DeCorso le pasó el portátil. Frazier lo cogió e intentó enfocar su empañada vista en la lista que aparecía en la pantalla.

– ¿Qué? -inquirió, con un gesto de incomprensión.

– Casi al final. ¿Lo ves?

Lo vio. Will Piper. Apartamento 6F.

Frazier se frotó la barbilla como si estuviera moldeando un trozo de arcilla. Después soltó un torrente de imprecaciones.

– No puedo creerlo, joder. ¡El maldito Will Piper! ¿No les dije a esos idiotas de mierda del Pentágono que era una locura soltarlo? -Le vino a la cabeza la irritante imagen de Will cómodamente sentado en la lujosa cabina del avión privado del secretario Lester, muy ufano, bebiendo whisky a sorbos a cuarenta mil pies, prácticamente imponiendo sus condiciones.

– Sí que lo dijiste. Me consta.

– Y aquí está ahora, jugándonosla.

– Déjamelo a mí, Malcolm -pidió DeCorso, casi suplicando. Se masajeó el muslo derecho, que todavía le dolía allí donde la bala de Will había astillado el hueso.

– Es FDR, ¿ya no te acuerdas?

– Eso no significa que no pueda dejarlo hecho una mierda.

Frazier no lo escuchaba. Su mente iba a mil por hora, intentando pensar en todas las posibilidades. Iba a tener que hacer unas llamadas, abrirse paso hacia arriba por el escalafón hasta los peces gordos.

– Un agente del FBI jubilado que vive en este barrio no tiene trescientos mil dólares con los que pujar en una subasta. Hay alguien detrás. Tenemos que llegar al fondo de este asunto. Con cautela. -Le devolvió el ordenador a DeCorso-. ¡Me cago en Will Piper!
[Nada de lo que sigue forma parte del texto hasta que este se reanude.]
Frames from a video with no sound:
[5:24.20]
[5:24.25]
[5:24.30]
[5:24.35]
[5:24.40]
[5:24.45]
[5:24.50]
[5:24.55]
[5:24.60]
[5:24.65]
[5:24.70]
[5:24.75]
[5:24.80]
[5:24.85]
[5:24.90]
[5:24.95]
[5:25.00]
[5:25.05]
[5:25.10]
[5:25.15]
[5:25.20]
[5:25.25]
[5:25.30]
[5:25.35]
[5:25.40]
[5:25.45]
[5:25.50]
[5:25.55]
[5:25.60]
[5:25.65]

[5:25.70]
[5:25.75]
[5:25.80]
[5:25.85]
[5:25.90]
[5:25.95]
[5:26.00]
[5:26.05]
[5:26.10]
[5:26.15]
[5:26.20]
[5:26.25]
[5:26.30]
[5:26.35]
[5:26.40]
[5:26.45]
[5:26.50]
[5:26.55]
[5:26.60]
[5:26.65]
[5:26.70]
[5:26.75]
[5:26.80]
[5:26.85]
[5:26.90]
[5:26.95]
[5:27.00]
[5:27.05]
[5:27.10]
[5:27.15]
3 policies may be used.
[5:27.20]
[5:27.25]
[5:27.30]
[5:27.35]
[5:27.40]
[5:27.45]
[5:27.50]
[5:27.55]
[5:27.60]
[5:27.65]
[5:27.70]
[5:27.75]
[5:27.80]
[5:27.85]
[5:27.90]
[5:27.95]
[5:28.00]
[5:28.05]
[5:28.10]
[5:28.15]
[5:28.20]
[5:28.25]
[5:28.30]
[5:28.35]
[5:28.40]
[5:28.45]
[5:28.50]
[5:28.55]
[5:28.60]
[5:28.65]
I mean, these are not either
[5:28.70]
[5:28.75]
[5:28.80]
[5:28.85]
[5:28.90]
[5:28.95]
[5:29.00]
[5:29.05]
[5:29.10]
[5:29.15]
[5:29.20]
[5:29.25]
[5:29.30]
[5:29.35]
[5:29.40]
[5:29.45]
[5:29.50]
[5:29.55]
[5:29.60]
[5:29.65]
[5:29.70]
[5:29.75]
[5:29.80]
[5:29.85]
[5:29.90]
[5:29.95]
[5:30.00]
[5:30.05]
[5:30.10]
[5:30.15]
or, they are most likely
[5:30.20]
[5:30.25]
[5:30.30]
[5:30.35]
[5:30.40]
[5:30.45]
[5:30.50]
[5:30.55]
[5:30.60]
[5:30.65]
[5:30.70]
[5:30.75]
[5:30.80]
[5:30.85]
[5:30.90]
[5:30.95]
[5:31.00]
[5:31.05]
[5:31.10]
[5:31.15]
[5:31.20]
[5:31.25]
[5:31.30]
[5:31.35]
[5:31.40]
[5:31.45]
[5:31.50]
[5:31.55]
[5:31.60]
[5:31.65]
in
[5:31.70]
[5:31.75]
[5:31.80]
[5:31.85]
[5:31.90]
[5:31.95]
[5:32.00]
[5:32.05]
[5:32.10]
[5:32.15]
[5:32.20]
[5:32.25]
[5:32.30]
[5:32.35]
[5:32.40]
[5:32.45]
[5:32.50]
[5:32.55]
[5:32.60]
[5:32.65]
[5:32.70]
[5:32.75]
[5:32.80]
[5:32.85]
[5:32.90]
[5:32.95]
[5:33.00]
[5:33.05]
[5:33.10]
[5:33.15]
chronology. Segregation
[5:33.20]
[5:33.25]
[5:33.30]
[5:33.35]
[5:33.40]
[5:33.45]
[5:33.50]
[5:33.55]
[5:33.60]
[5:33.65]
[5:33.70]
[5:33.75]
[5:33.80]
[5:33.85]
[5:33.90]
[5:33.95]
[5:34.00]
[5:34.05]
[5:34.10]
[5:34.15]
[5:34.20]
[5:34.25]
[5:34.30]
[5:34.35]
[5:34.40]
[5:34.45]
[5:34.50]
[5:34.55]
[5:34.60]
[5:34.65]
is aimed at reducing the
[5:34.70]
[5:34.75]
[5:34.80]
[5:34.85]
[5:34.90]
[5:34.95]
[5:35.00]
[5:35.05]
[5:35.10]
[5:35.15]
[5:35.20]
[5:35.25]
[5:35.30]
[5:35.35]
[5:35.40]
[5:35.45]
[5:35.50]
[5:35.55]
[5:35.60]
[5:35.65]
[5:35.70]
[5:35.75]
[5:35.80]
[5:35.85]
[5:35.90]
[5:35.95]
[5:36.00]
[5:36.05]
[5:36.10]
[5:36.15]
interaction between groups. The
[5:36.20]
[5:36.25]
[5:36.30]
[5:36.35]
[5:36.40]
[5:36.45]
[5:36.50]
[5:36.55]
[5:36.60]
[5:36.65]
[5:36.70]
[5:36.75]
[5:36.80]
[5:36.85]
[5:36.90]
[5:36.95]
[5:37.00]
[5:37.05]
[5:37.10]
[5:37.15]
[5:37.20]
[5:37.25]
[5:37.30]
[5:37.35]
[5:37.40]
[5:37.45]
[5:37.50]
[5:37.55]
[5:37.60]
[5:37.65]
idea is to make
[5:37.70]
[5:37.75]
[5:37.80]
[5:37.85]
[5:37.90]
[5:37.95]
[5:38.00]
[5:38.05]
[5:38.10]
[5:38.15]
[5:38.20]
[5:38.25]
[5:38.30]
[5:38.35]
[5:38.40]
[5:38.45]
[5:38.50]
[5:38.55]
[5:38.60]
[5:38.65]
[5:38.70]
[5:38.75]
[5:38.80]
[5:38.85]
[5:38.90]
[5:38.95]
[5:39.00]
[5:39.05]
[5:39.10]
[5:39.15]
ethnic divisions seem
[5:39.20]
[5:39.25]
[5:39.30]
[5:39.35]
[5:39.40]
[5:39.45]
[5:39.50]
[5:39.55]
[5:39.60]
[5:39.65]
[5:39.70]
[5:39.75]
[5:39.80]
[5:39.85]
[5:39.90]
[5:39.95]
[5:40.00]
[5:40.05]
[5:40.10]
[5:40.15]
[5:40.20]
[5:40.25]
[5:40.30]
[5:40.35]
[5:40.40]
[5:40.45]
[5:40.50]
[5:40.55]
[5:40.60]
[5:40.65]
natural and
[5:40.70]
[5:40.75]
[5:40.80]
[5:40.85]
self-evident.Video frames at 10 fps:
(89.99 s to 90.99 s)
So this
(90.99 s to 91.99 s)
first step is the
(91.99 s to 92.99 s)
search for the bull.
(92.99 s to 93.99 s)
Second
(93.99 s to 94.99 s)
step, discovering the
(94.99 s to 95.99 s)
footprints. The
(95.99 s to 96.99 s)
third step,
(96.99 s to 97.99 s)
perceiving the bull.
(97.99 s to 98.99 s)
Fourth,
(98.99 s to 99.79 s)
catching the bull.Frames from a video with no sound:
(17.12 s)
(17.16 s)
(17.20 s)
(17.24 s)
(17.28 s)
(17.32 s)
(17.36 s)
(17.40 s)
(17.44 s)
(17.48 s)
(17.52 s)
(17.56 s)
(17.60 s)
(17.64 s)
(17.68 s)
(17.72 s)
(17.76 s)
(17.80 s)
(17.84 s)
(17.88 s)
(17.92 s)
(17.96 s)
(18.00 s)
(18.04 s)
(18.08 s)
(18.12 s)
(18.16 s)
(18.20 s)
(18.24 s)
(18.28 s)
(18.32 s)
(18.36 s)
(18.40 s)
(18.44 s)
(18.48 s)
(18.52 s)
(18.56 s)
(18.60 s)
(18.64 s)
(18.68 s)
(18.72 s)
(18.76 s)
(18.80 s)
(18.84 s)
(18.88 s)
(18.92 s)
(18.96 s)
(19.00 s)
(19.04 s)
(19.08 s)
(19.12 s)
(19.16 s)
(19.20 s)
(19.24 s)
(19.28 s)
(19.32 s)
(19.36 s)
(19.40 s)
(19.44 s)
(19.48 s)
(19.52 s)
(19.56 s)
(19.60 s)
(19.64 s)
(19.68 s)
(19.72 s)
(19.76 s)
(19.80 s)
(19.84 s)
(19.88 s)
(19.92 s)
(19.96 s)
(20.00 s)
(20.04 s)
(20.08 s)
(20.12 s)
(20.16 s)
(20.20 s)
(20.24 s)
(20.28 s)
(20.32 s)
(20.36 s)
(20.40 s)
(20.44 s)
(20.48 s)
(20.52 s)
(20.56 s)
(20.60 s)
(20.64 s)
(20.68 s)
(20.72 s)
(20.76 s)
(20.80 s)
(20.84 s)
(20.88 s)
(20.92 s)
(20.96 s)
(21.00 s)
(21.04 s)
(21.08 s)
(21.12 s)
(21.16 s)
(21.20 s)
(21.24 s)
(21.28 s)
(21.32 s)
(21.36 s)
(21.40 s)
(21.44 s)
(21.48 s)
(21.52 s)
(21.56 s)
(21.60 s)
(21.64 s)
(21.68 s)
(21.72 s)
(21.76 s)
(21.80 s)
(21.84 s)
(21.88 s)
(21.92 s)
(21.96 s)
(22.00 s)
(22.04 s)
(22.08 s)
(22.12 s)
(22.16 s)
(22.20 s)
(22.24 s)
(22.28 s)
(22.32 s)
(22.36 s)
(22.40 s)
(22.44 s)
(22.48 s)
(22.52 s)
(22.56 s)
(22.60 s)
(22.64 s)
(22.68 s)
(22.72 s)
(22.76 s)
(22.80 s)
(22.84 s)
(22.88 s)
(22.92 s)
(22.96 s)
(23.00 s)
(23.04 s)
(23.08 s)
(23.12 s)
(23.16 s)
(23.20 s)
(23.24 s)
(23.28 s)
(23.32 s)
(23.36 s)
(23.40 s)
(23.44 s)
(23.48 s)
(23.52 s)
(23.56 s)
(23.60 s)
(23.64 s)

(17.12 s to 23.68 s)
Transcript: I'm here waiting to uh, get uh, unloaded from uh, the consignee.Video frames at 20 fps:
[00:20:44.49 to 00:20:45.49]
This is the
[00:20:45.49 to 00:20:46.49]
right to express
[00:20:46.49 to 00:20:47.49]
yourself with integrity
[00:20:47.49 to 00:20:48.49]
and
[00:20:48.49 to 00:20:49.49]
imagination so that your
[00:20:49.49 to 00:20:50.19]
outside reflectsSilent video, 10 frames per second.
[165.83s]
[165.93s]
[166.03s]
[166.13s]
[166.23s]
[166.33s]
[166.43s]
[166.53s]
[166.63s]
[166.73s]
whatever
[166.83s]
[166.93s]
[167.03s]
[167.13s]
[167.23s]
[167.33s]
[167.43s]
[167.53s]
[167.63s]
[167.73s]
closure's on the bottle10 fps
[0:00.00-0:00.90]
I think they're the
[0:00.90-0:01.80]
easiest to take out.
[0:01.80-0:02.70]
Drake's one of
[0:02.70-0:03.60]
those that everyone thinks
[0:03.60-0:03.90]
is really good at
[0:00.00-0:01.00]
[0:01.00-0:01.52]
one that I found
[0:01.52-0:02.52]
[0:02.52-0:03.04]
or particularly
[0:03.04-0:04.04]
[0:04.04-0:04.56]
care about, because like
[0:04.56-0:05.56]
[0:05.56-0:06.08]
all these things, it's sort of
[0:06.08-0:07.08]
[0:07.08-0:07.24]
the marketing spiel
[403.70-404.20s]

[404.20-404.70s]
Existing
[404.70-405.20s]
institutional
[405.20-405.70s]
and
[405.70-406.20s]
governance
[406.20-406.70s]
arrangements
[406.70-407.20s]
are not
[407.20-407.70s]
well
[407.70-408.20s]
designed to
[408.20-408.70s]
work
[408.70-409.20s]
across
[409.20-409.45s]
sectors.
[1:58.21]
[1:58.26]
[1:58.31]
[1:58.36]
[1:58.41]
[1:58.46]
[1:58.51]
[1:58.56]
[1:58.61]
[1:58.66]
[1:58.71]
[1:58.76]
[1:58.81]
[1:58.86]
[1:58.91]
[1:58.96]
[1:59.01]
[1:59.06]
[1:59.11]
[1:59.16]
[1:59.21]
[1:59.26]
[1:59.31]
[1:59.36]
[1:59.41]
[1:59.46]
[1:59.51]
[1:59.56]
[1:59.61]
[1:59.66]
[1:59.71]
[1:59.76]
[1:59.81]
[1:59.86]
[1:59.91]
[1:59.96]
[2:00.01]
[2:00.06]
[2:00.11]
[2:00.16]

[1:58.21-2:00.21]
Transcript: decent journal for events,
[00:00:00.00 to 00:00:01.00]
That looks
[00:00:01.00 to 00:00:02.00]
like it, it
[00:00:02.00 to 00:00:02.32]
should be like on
El joven Cottle estaba sentado rígidamente en un apartamento de una ciudad desconocida para él, susurrando fórmulas de cortesía con un hombre gordo y de aspecto enfermizo postrado en una silla de ruedas eléctrica; su amigo, también anciano, y un hombre de menor edad que se erguía sobre los demás, corpulento y amenazador.

Will supuso que el chaval debía de sentirse más como un contrabandista de droga que como un anticuario especializado en libros.

Cottle abrió la cremallera de su maleta. El libro, envuelto en plástico de burbujas, parecía un cubo blando y grueso. El hombre de la silla le indicó que se lo pasara con un gesto juvenil, y Cottle así lo hizo. Spence intentó aguantar el peso, pero de inmediato tuvo que depositarlo sobre sus rodillas y empezó a retirar con cuidado los envoltorios, que dejó caer al suelo.

Will lo observaba mientras iba desprendiendo las capas de la cebolla, acercándose cada vez más al pergamino de la cubierta. A pesar de la trascendencia del momento, lo que más le preocupaba era que Kenyon pisara el plástico de burbujas y despertara a Phillip con los chasquidos.

Una vez retirada la última capa, Spence abrió el libro con delicadeza. Se quedó contemplando la primera página, asimilando la información. Kenyon, inclinado, miraba por encima de su hombro.